Your copy must hold every line of the records word for word. It must hold no pictures.

:: RECORDS FOR THIS EXERCISE ::

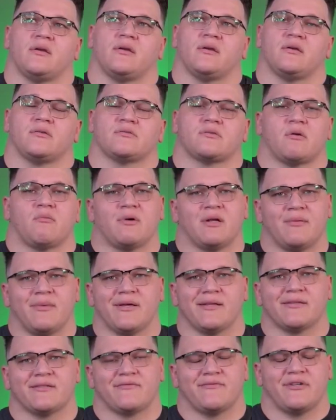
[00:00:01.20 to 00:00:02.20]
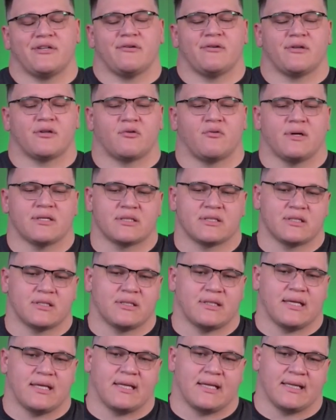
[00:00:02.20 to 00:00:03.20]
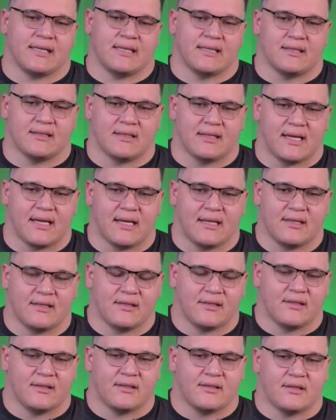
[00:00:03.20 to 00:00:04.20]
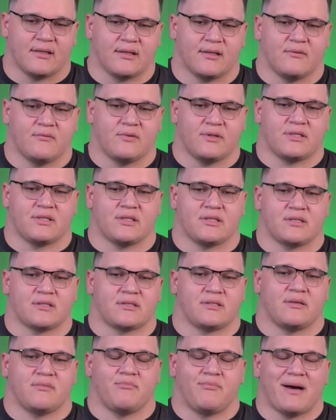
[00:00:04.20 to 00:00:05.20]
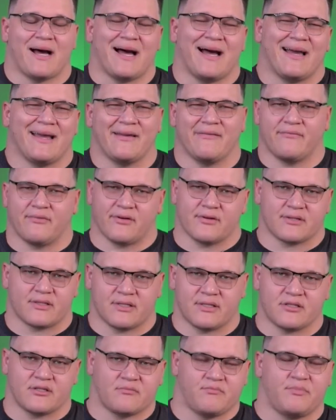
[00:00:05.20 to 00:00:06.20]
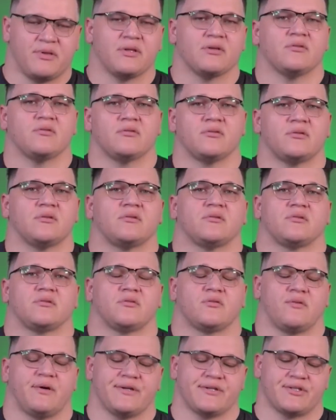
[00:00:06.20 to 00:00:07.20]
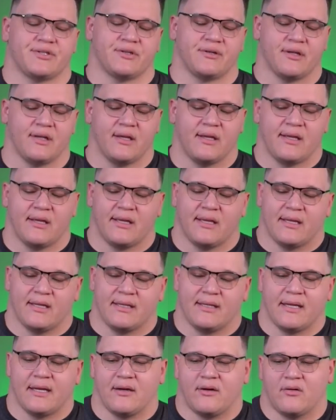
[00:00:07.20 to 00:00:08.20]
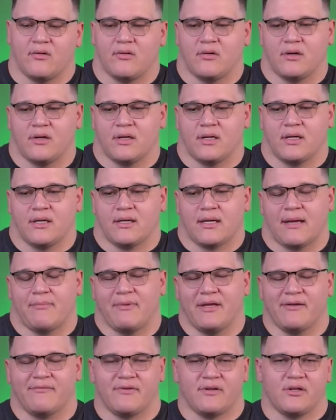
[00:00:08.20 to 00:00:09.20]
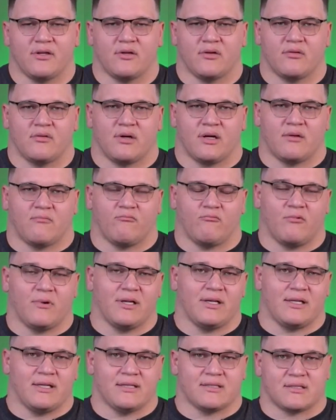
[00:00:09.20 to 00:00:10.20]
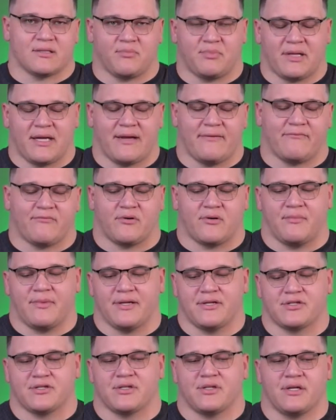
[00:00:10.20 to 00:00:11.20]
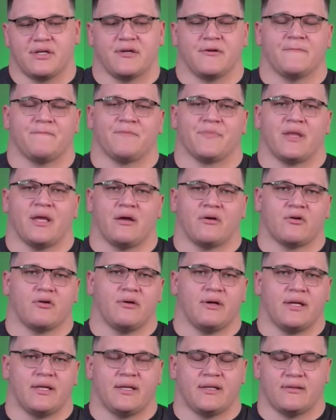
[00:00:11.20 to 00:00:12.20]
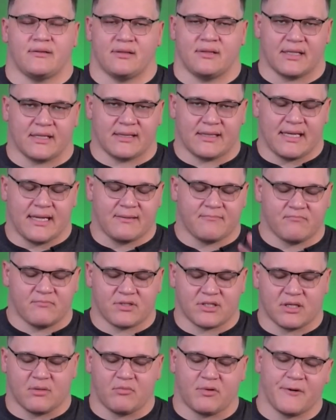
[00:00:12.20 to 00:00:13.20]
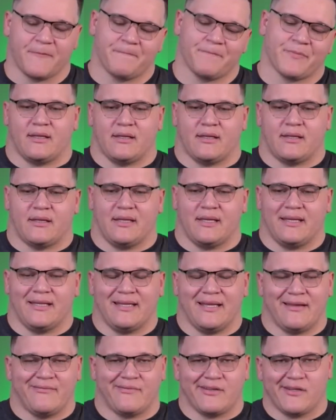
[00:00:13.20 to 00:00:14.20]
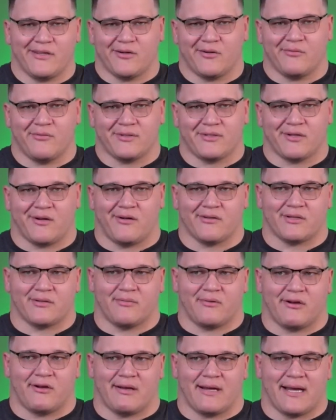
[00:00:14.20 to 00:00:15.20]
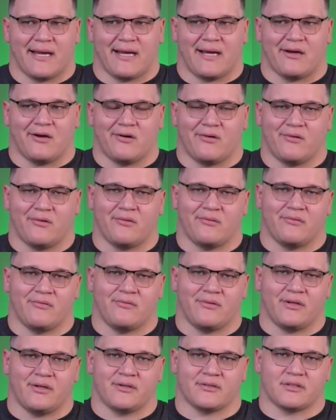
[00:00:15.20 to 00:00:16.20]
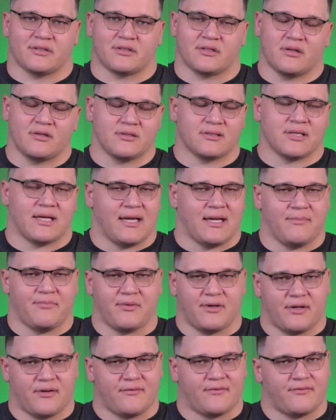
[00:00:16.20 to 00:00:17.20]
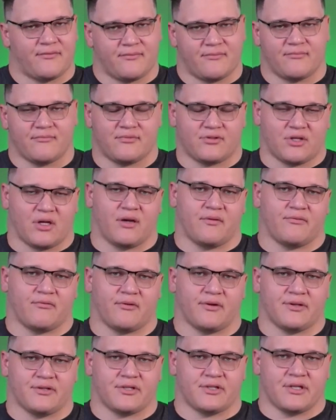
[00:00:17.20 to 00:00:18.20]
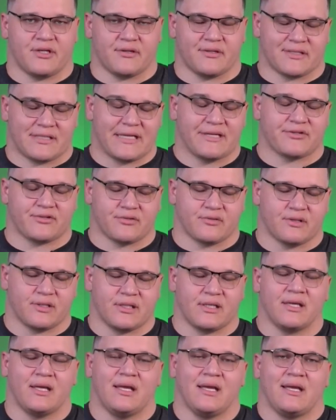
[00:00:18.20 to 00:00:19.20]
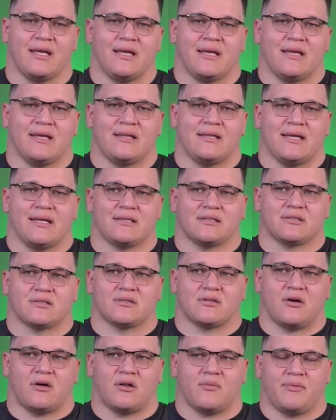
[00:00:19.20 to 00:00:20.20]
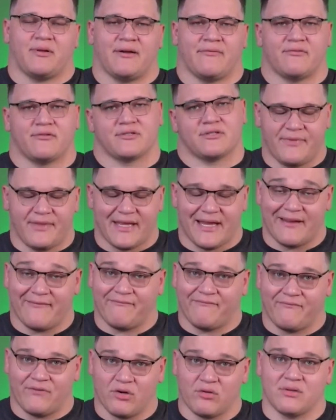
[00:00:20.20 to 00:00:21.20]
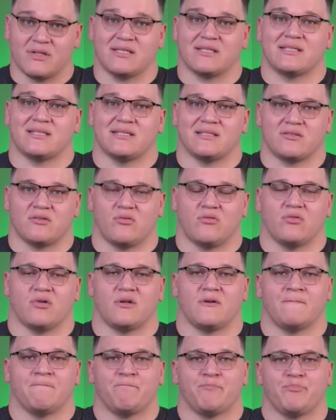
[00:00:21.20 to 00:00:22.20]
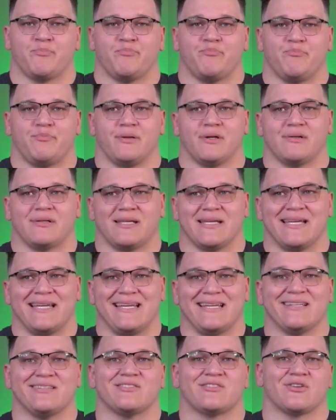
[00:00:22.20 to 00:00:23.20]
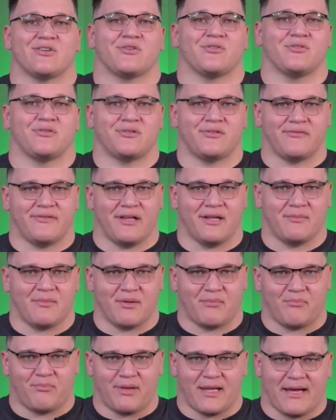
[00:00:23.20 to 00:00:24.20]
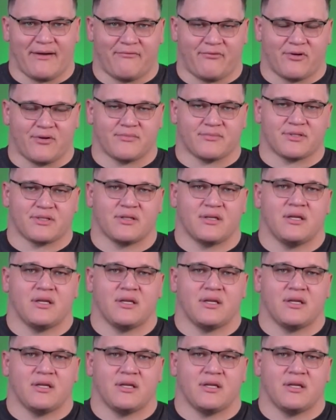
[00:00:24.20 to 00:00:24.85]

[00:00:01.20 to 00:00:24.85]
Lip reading: So I want to make this video on a question that I get a lot, which is the buy versus build question. Now, I made a video on what is a platform engineer. I'll go ahead and link that somewhere. In that video, we talked about how there's a certain type of software engineer, essentially, that is called a platform engineer that focuses on building internal development platforms.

:::

EXERCISE ANSWER:
[00:00:01.20 to 00:00:02.20]
[00:00:02.20 to 00:00:03.20]
[00:00:03.20 to 00:00:04.20]
[00:00:04.20 to 00:00:05.20]
[00:00:05.20 to 00:00:06.20]
[00:00:06.20 to 00:00:07.20]
[00:00:07.20 to 00:00:08.20]
[00:00:08.20 to 00:00:09.20]
[00:00:09.20 to 00:00:10.20]
[00:00:10.20 to 00:00:11.20]
[00:00:11.20 to 00:00:12.20]
[00:00:12.20 to 00:00:13.20]
[00:00:13.20 to 00:00:14.20]
[00:00:14.20 to 00:00:15.20]
[00:00:15.20 to 00:00:16.20]
[00:00:16.20 to 00:00:17.20]
[00:00:17.20 to 00:00:18.20]
[00:00:18.20 to 00:00:19.20]
[00:00:19.20 to 00:00:20.20]
[00:00:20.20 to 00:00:21.20]
[00:00:21.20 to 00:00:22.20]
[00:00:22.20 to 00:00:23.20]
[00:00:23.20 to 00:00:24.20]
[00:00:24.20 to 00:00:24.85]

[00:00:01.20 to 00:00:24.85]
Lip reading: So I want to make this video on a question that I get a lot, which is the buy versus build question. Now, I made a video on what is a platform engineer. I'll go ahead and link that somewhere. In that video, we talked about how there's a certain type of software engineer, essentially, that is called a platform engineer that focuses on building internal development platforms.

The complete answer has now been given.